Not once was I shown debt-free ever after. I’ve never heard of a princess who lived healthy ever after, employed ever after, fertile ever after. What we wanted was happily ever after, and at the end of the day, when observing the whole, that’s exactly what I have.
I know, I know. There are some who will look at me and say, “Oh, Jen, you young whippersnapper, 11 1/2 years is nothing.” Some will say, “Wow, Jen must be pretty old to have already been married for 11 1/2 years.” Guess what? It doesn’t matter. I don’t live “comparatively ever after”. I’m not concerned about living “happier than…” ever after. It’s my husband and I, just us, and our happily ever after isn’t determined by the happiness going on around us. We’re not happier because we’re not facing what someone else is, and we’re not unhappy because someone else is having an easier time. Our marriage, between us, is about happily ever after, every day. We’re not in a contest, we’re in a covenant. And we are proud of our 11 1/2 years, we’re excited by them. We can smile and laugh and celebrate not because we haven’t faced some hard times. We’re not rich. We’re not famous. I don’t weigh what I did on our wedding day. We’ve walked through some dark valleys and some hot fires, and I’m not so naïve as to think they’re all behind us. But I know I’m not alone. I know that whatever has happened and whatever awaits is not the whole of my marriage. I know that a chapter isn’t the whole story and the pieces are not the same as the whole. And I know that deep in the mud, covered in tears, with hurt feelings and disappointments and insecurities abounding, I will still be in love with him, he will still be in love with me, and the whole of us is greater than that momentary piece.
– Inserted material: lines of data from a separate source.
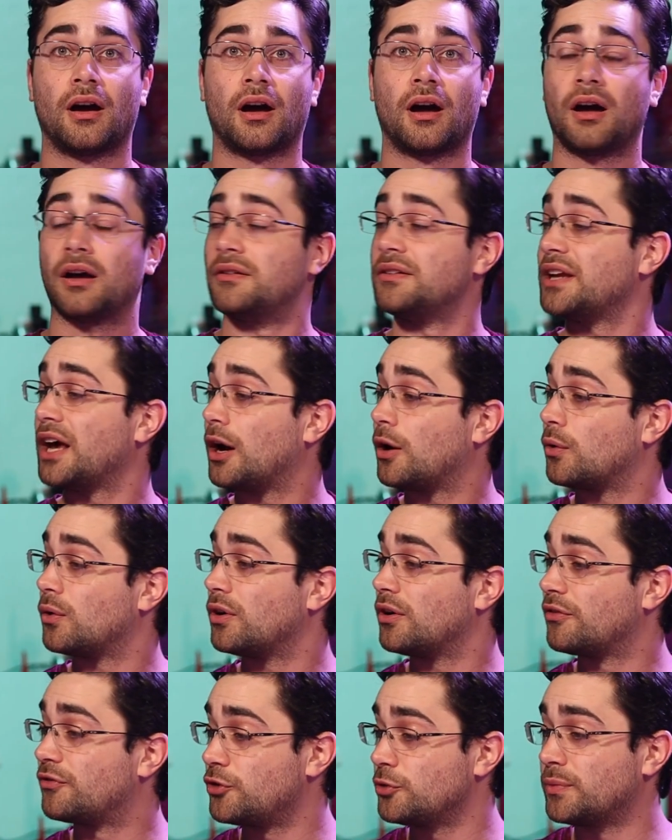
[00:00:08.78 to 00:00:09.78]

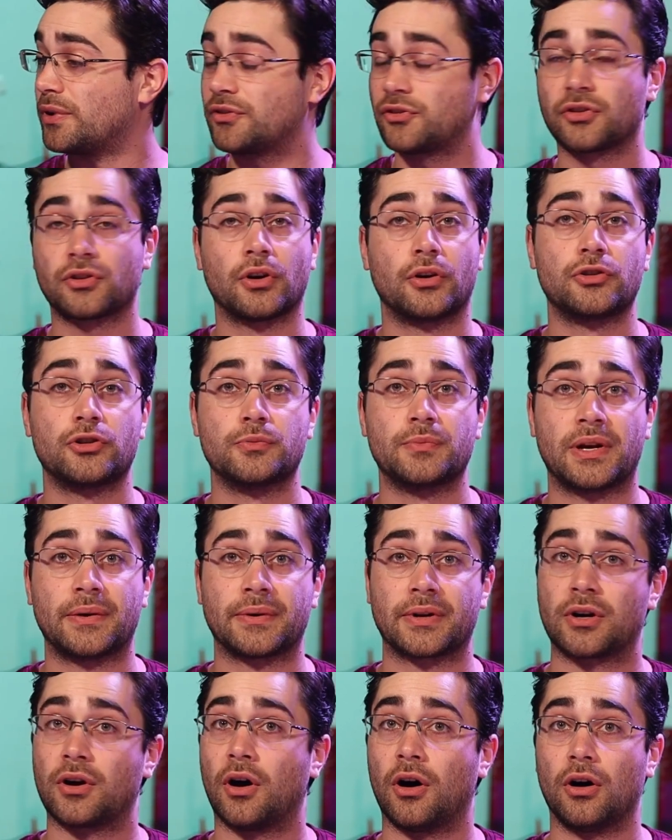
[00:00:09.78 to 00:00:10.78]
Now, a few months ago, you may
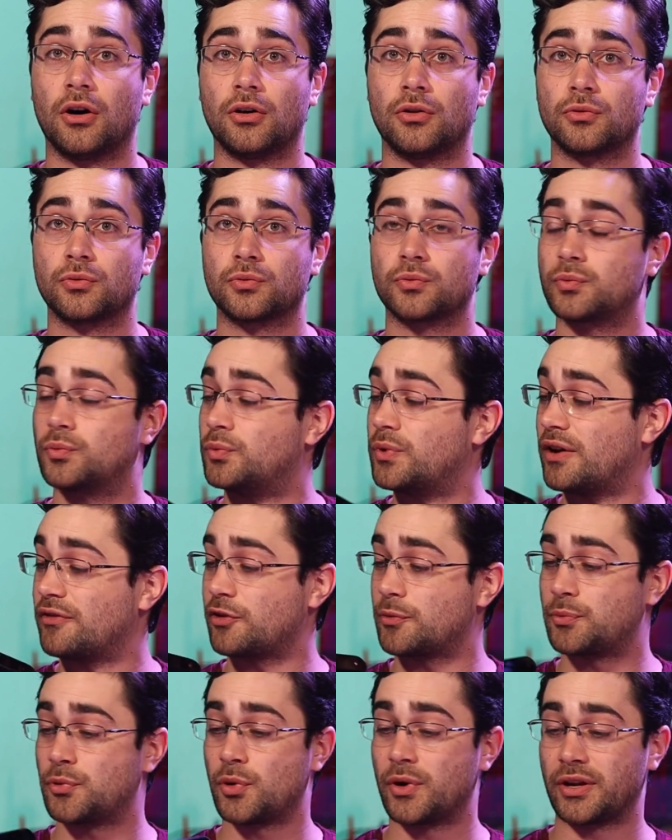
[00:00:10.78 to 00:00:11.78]
recall,
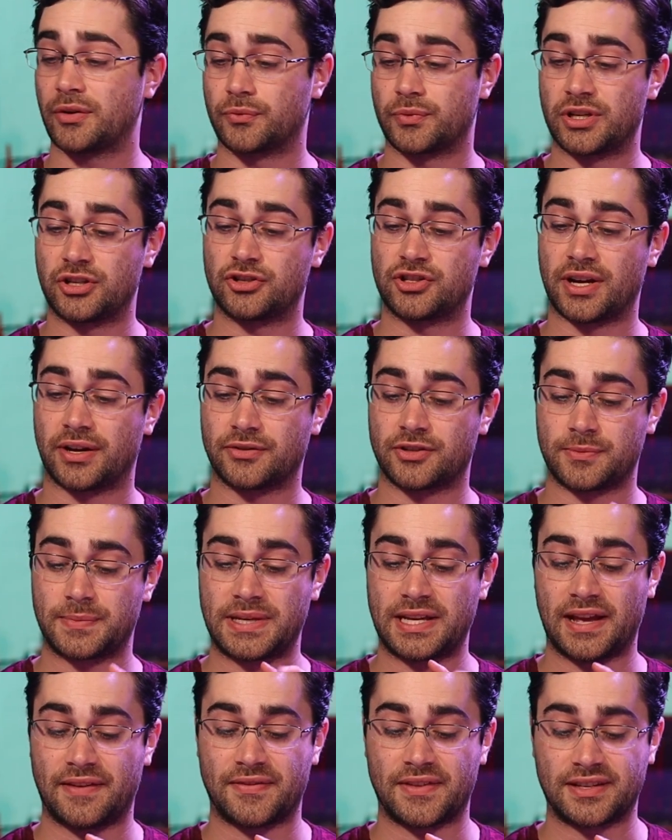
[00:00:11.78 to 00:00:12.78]
Revopoint reached out to
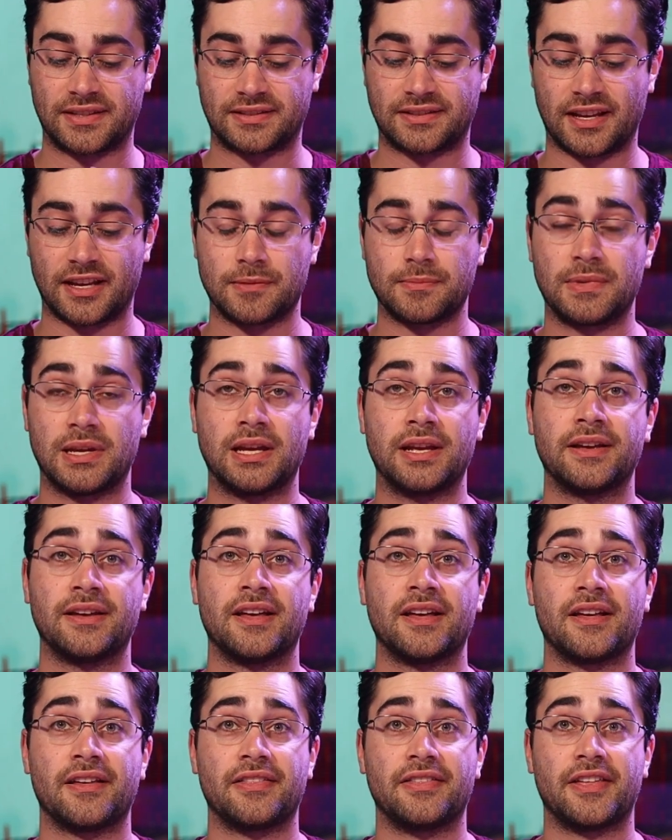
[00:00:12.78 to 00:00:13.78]
me and they sent me
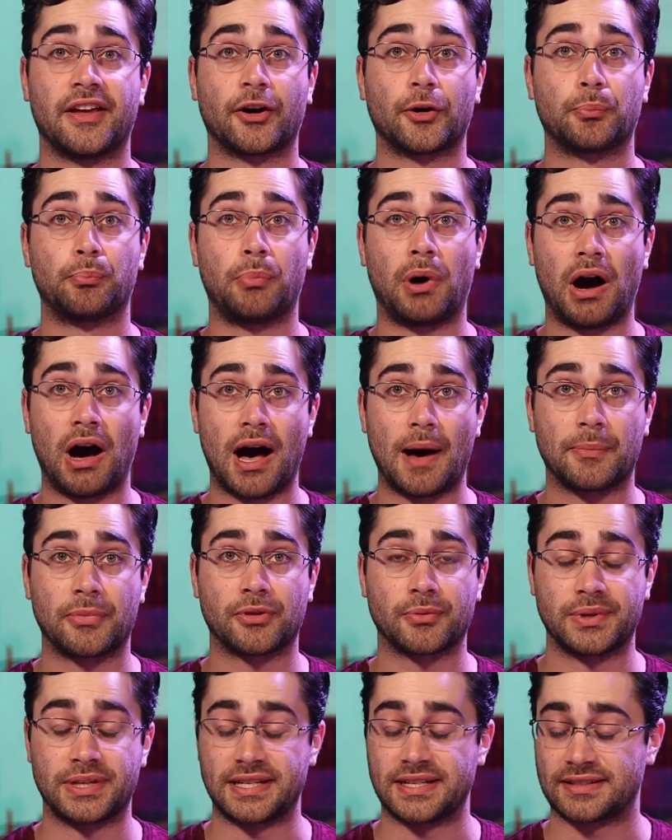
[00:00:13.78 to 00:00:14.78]
their POP
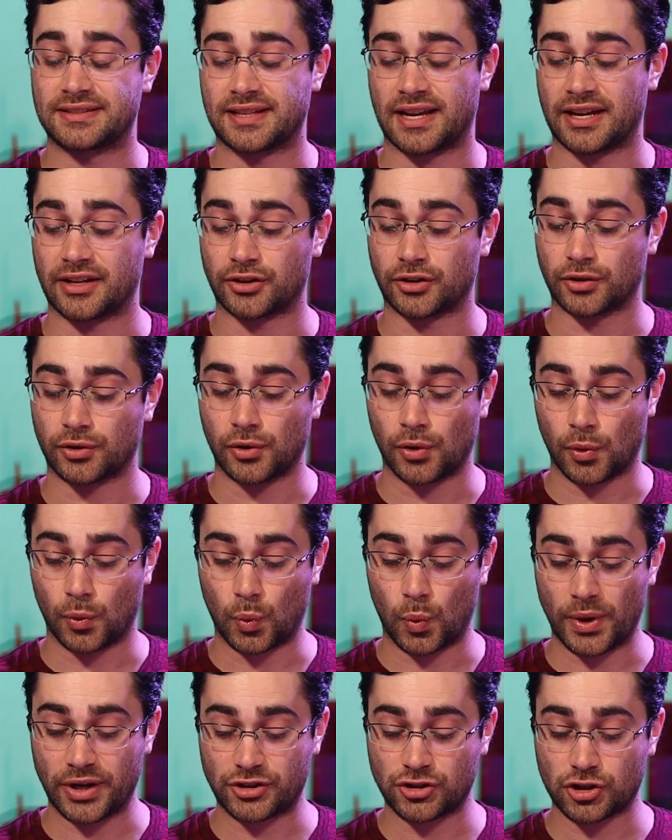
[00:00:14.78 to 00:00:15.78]
3D scanner,
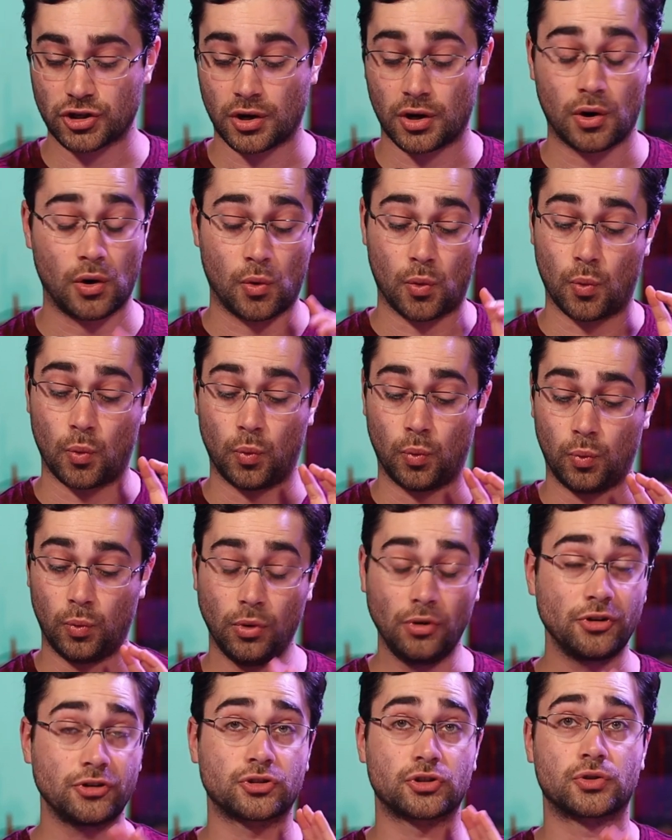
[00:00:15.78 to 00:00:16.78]
which
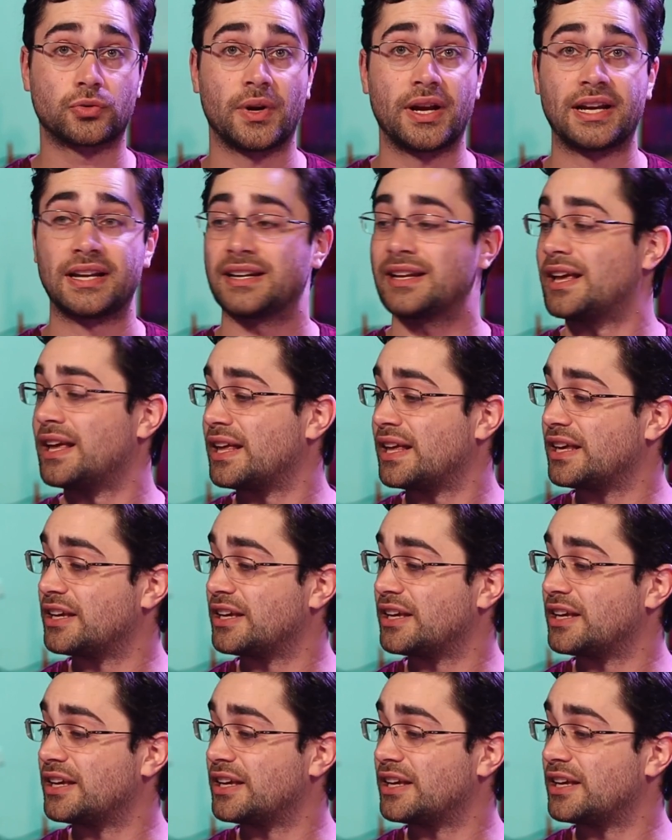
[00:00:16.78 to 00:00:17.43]
works great.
So I encourage you, friends, take a step back and observe the whole. Don’t hold on to pieces and call them the sum of your marriage. Don’t think that because you’re unhappy right now you won’t ever be happy again. Don’t get caught up in the idea that it being difficult means it’s not right. Don’t misunderstand and believe that happily ever after means happily every day after. It means ever after, in a continuing line, you can observe the journey and see, as a whole, that it is a happy one. Your very own, very real happily ever after.